Guest More than 1 year ago
I dont know if I would call it the best movie I ever saw, but I found it clever, amusing and quite charming. I haven't seen many funny Japanese movies, but this one was special. The characters were both odd and engaging and the story was quite good. By way of comparison, Strictly Ballroom is fun, but it's about people who know they like to dance, know how to dance (for the most part) and the fun for the audience is watching them have to find out if they have the nachos to dance the very best they can. It's a great movie, but in that regard it's a little formulaic. The story behind Shall We Dance is a little bit more delicate. Think of it this way: If you have ever found yourself walking home at night from your job and just wondered why you shouldn't keep walking and go into some new life that has nothing to do with what you spend all your time doing (job, family, house, bills, etc.) then I think you might be interested in this movie, since that is the problem our hero faces. He's a guy who seems to have everything (Japanese salaryman), but feels like he has nothing. Until he stumbles into the world of dancing. Somehow it brings life back to into him, and seeing that a movie like that could be incredibly sacharine and sentimental, that's a pretty bold story to make if you want to make it into something special. I don't know much about dance classes and how accurate the depictions were, but I know that I felt the awkwardness and timidity of the beginners as if I was there myself, and I laughed the whole way through. Maybe it's not a movie for picky dance afficionados, but for the rest of us it was fun to watch them struggle and learn. My favorite character is the guy who does the latin dance and he just has this way of being so funny. It's not his jokes, or his lines, it's just the terrible way he dances. Like watching Elaine from Seinfeld dance makes you laugh. Years after seeing it in the theater, i still laugh when I think about that guy.

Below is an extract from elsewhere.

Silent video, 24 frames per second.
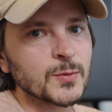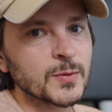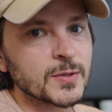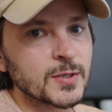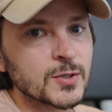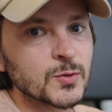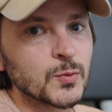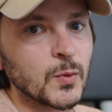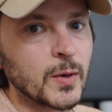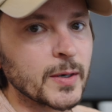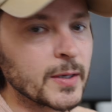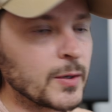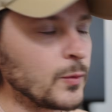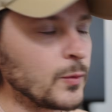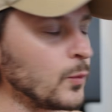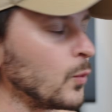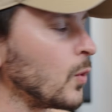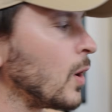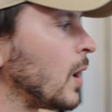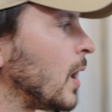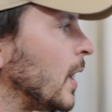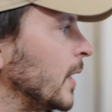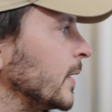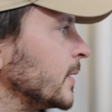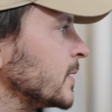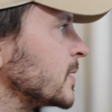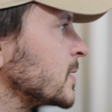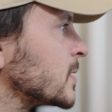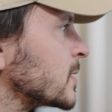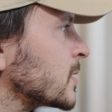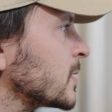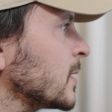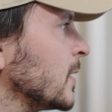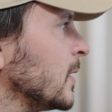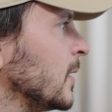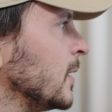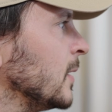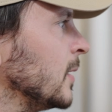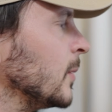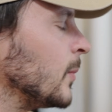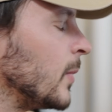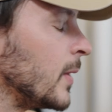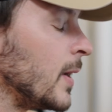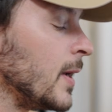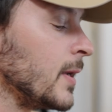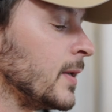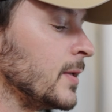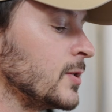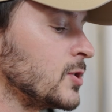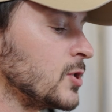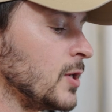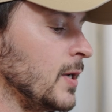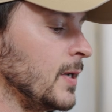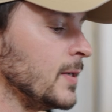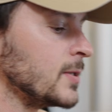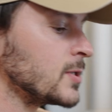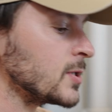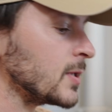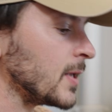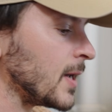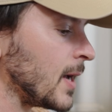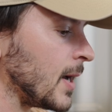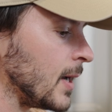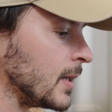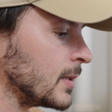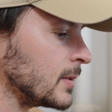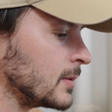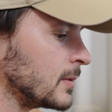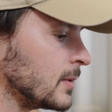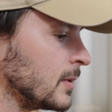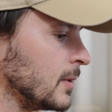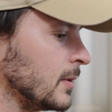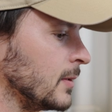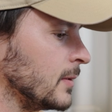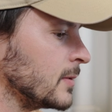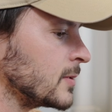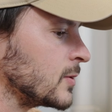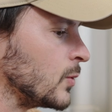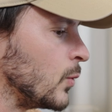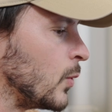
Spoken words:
which is what he wants, but I can change that to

Guest More than 1 year ago
The overall story is nice but the movie is much longer than necessary and it lacks those elements which makes you remember it for long time. Only few characters in this movie are normal and watchable. The other characters are just gross and irritating. The dance class in the movie doesn't look like dance class with only five students enrolled. Surprisingly, all of them enters the dance competition. Technically movie is mediocore and sentimentally doesn't touch your heart
Guest More than 1 year ago
This movie made me laugh and cry. It is a must-see for dancers. Shall we dance criticizes the role of men and women in Japanese society very well. At the same time, it is a man's struggle to dance well.